Dataset excerpts:
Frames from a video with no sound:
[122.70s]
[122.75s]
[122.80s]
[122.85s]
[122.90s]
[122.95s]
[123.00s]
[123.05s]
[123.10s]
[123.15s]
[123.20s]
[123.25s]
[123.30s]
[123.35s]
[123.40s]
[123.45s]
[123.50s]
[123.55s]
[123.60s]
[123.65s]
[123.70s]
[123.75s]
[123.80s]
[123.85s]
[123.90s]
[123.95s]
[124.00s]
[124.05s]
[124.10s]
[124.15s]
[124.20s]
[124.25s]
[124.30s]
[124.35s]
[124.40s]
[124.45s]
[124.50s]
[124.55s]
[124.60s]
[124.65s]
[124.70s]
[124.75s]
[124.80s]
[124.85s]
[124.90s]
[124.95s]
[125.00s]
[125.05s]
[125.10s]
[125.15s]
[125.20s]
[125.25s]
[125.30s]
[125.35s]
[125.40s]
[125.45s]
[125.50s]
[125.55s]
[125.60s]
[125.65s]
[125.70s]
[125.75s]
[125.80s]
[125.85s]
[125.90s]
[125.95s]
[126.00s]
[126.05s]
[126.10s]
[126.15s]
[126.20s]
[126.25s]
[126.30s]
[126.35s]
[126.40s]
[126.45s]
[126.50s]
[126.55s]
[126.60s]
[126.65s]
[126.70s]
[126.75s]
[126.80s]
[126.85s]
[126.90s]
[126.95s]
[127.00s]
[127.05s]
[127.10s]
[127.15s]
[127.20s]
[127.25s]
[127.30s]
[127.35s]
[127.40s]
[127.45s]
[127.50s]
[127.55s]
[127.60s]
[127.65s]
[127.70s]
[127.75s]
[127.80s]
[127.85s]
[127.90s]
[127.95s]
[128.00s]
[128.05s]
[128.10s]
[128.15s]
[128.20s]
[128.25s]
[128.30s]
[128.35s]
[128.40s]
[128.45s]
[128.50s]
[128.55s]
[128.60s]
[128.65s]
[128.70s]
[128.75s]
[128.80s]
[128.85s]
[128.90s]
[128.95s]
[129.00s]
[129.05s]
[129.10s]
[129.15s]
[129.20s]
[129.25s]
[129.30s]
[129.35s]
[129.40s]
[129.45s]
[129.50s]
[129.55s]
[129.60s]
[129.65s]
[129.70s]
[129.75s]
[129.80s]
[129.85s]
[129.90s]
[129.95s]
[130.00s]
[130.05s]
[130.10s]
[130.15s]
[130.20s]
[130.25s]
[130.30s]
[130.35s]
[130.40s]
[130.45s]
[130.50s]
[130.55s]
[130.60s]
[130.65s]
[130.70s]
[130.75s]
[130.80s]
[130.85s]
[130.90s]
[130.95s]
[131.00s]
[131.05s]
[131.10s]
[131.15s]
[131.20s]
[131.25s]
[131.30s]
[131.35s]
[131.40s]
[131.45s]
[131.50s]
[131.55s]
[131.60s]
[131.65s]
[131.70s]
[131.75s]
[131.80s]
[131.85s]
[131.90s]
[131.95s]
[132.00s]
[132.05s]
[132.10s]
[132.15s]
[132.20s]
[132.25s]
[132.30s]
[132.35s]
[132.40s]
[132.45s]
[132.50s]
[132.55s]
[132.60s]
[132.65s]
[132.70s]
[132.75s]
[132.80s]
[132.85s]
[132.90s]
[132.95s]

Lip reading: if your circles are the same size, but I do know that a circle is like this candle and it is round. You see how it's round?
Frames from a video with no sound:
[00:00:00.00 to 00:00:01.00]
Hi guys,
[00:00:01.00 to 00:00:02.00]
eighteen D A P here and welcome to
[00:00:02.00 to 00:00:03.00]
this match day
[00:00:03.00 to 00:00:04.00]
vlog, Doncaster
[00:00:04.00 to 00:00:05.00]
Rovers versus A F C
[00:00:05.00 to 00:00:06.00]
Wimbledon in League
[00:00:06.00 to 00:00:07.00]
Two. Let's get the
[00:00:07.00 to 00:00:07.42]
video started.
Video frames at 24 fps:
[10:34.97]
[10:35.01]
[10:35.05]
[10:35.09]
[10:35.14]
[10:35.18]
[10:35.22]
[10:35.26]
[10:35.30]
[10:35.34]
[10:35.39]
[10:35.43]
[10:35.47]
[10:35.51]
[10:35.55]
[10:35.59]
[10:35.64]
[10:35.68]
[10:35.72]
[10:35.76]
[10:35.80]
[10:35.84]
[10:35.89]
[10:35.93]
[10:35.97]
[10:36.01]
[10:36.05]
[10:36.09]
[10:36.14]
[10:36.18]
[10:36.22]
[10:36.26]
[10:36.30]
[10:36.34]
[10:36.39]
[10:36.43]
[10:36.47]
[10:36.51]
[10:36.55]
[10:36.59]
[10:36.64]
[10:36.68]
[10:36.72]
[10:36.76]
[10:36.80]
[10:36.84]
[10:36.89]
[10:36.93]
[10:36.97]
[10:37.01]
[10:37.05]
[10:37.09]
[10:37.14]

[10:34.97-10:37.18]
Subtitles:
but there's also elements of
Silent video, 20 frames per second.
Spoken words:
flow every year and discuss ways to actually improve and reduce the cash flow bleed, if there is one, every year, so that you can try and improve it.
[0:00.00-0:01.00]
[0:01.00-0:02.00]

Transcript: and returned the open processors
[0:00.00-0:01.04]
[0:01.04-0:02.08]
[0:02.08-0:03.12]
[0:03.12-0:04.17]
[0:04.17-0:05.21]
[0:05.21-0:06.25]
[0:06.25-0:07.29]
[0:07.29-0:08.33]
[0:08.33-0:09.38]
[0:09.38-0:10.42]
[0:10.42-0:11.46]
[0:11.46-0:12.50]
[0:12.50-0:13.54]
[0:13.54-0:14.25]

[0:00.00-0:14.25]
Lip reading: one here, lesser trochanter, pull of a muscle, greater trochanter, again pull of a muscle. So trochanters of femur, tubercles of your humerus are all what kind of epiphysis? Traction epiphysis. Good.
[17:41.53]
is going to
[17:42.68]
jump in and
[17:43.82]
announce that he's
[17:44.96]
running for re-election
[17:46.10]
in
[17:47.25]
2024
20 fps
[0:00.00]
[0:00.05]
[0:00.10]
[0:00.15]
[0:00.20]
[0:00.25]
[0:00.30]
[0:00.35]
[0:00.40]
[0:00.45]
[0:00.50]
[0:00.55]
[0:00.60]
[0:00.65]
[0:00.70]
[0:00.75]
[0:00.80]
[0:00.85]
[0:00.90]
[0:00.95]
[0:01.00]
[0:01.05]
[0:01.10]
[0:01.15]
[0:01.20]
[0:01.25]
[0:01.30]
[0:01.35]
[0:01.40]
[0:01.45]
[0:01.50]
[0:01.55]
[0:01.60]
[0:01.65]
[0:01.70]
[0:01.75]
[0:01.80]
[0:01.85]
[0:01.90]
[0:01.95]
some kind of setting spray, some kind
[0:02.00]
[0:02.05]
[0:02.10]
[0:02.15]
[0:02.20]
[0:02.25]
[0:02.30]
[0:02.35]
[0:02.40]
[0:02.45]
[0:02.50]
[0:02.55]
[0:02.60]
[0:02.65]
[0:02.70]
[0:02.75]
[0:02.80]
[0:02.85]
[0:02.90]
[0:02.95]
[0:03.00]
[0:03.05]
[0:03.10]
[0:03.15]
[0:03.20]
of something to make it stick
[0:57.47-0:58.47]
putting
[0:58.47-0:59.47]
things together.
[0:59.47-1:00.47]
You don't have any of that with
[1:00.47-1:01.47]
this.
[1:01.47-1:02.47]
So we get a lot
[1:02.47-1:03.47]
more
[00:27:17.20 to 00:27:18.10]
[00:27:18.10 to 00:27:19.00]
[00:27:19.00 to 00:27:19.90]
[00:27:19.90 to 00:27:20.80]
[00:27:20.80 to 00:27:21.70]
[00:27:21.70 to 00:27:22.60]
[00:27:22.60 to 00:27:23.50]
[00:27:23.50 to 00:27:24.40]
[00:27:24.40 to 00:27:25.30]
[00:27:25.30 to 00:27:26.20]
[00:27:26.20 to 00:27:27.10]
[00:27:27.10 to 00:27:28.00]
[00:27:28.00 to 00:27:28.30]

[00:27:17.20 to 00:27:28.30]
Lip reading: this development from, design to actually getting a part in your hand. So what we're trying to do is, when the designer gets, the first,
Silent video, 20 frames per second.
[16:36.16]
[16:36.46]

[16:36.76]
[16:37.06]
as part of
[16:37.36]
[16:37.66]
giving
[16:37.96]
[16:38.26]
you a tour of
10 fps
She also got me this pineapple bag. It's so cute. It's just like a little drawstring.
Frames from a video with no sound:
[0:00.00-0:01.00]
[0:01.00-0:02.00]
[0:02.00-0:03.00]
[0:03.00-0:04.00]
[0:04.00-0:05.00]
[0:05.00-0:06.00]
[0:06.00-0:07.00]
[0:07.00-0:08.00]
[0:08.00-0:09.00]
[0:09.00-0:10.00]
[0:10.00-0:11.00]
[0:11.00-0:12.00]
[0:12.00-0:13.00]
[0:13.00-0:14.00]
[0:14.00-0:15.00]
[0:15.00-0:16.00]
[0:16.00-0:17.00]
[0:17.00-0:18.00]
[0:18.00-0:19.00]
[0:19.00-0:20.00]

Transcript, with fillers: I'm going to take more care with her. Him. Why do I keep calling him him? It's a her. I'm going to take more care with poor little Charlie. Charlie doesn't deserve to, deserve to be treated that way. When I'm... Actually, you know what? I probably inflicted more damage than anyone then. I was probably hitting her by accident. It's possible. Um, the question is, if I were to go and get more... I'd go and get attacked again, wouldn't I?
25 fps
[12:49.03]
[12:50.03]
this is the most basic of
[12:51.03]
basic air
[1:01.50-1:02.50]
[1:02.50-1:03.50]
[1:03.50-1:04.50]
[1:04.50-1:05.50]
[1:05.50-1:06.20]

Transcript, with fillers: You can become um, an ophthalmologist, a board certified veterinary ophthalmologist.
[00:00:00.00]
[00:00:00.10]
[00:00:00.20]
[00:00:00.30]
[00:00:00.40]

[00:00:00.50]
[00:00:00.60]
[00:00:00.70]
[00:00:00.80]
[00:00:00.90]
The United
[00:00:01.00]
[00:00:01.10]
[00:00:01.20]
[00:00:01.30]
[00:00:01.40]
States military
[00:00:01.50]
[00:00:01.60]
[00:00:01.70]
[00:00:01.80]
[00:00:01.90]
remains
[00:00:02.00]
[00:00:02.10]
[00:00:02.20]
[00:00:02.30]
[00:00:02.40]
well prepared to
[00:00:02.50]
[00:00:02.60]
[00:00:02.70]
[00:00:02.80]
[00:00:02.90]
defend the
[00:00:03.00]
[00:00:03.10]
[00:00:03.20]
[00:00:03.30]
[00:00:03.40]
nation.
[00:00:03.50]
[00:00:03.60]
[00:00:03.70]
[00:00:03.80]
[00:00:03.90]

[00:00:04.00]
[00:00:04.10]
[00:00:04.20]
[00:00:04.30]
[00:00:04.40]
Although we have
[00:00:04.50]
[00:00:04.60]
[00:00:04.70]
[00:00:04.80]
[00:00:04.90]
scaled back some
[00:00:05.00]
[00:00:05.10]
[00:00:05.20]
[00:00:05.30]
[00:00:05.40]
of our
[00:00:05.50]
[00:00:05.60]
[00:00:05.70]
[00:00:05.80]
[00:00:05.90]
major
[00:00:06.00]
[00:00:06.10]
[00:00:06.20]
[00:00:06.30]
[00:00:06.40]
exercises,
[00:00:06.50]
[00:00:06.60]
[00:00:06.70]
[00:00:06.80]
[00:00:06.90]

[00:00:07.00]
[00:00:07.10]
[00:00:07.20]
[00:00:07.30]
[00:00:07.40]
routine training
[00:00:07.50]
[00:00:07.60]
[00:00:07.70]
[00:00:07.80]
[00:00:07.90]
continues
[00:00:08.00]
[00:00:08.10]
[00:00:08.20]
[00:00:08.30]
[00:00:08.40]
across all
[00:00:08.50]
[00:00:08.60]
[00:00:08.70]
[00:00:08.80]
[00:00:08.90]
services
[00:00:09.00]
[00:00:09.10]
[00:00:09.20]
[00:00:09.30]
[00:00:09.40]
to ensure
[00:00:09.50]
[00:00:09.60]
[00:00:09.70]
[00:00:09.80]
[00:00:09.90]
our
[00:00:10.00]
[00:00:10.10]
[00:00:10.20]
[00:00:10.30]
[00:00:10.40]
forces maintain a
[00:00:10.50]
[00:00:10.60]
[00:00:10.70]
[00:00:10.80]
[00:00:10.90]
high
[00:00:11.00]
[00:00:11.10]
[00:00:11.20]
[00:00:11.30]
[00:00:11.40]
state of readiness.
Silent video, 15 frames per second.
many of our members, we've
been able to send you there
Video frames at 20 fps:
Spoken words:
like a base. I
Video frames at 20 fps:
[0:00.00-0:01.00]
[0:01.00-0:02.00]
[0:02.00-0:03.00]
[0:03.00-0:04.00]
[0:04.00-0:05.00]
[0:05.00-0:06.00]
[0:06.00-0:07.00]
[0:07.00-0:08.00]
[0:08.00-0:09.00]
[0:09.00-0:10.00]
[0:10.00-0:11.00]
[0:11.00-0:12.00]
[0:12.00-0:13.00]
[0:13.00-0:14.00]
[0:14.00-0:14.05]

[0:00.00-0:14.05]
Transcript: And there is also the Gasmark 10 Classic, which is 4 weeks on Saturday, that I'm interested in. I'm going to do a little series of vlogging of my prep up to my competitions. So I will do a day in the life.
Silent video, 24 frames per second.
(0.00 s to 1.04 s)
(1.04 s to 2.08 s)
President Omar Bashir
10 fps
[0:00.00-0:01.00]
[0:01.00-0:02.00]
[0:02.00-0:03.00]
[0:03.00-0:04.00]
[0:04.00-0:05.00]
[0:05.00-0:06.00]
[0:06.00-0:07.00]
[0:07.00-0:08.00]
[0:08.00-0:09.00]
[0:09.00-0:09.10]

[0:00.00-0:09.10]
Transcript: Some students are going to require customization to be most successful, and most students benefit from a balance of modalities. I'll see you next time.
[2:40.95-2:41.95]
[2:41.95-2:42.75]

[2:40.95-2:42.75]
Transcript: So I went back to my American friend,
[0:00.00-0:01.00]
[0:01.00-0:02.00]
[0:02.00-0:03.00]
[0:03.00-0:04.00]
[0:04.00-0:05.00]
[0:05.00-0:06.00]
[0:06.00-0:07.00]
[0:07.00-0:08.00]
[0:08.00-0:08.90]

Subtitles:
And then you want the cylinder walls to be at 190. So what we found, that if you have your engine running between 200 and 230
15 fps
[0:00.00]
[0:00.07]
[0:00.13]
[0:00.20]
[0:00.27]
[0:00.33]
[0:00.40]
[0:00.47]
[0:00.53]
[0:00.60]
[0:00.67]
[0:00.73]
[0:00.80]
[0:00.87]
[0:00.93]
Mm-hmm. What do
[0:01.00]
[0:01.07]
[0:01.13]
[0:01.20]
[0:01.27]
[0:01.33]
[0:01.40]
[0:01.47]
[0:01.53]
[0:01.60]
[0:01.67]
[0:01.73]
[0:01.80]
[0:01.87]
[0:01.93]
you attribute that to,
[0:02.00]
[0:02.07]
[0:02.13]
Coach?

» WHAT THE TASK REQUIRES
Out of the preceding entries, pull every line containing the string "know".

» TASK SOLUTION
Lip reading: if your circles are the same size, but I do know that a circle is like this candle and it is round. You see how it's round?
Transcript, with fillers: I'm going to take more care with her. Him. Why do I keep calling him him? It's a her. I'm going to take more care with poor little Charlie. Charlie doesn't deserve to, deserve to be treated that way. When I'm... Actually, you know what? I probably inflicted more damage than anyone then. I was probably hitting her by accident. It's possible. Um, the question is, if I were to go and get more... I'd go and get attacked again, wouldn't I?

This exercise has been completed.